Amazon has unveiled its Counterfeit Crimes Unit, a global, multi-disciplinary team that includes former federal prosecutors, experienced investigators and data analysts. The negative impacts of counterfeiting are high: counterfeit products are estimated to have cost the global economy $323 billion in 2018.

The new Counterfeit Crimes Unit, which will investigate cases where a bad actor has tried to evade Amazon’s systems by listing a counterfeit product, will mine Amazon’s data; cull information from external resources such as payment service providers and open source intelligence; and leverage assets “on the ground” to connect the dots between targets.

Additionally, the Unit will help Amazon:

  • More effectively pursue civil litigation against bad actors;
  • Work with brands in joint or independent investigations; and
  • Aid law enforcement worldwide in criminal actions against counterfeiters.

Establishing this group is just the latest attempt by Amazon to stem the flow of counterfeit products sold on its site.

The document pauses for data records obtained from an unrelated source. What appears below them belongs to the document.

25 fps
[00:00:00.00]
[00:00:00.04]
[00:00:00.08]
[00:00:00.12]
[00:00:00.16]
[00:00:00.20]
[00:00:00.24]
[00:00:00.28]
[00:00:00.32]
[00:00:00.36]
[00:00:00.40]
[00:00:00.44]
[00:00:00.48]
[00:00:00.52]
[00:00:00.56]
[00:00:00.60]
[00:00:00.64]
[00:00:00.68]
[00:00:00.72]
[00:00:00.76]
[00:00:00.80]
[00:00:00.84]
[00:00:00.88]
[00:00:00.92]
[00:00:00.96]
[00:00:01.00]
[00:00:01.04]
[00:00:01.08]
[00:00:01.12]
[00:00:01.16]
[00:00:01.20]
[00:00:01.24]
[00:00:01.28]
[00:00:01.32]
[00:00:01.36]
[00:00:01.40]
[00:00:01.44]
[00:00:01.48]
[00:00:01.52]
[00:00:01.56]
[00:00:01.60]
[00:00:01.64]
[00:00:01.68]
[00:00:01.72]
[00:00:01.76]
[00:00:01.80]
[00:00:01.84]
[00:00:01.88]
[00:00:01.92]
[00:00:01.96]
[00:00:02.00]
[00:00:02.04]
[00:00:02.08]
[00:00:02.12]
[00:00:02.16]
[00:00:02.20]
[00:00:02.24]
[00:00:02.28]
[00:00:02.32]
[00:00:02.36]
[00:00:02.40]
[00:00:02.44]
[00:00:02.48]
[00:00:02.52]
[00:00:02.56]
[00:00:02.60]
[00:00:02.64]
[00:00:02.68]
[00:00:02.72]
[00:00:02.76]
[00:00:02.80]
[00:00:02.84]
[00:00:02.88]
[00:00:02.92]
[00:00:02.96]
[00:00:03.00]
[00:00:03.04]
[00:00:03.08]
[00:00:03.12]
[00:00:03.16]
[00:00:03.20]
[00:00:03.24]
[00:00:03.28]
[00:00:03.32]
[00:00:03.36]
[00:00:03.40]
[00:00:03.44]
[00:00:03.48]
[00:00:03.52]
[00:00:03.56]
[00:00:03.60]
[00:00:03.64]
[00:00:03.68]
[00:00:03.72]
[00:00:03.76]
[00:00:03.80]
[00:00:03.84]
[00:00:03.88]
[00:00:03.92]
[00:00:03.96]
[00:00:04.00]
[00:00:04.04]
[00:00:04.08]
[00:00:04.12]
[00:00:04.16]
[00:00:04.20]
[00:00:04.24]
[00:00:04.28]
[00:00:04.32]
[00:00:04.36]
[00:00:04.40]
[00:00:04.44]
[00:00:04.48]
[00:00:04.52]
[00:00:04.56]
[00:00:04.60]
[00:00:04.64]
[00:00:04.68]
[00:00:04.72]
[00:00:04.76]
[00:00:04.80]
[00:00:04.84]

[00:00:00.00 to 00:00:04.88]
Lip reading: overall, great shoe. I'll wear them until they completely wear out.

In March 2019 Amazon launched Project Zero to detect fake products before they are purchased. At that time, the e-Commerce giant unveiled tools capable of scanning more than 5 billion product listing updates per day in search of fakes. In November 2016, Amazon filed its first-ever lawsuits against alleged counterfeiters.


Amazon also has collaborated with brands and law enforcement to hold counterfeiters accountable through financial penalties, civil litigation and criminal prosecution. The company works with the National Intellectual Property Right Center in the U.S., Europol in the EU, and relevant enforcement authorities in China and around the world.

“Every counterfeiter is on notice that they will be held accountable to the maximum extent possible under the law, regardless of where they attempt to sell their counterfeits or where they’re located,” said Dharmesh Mehta, VP, Customer Trust and Partner Support at Amazon in a statement. “We are working hard to disrupt and dismantle these criminal networks, and we applaud the law enforcement authorities who are already part of this fight. We urge governments to give these authorities the investigative tools, funding, and resources they need to bring criminal counterfeiters to justice because criminal enforcement — through prosecution and other disruption measures such as freezing assets — is one of the most effective ways to stop them.”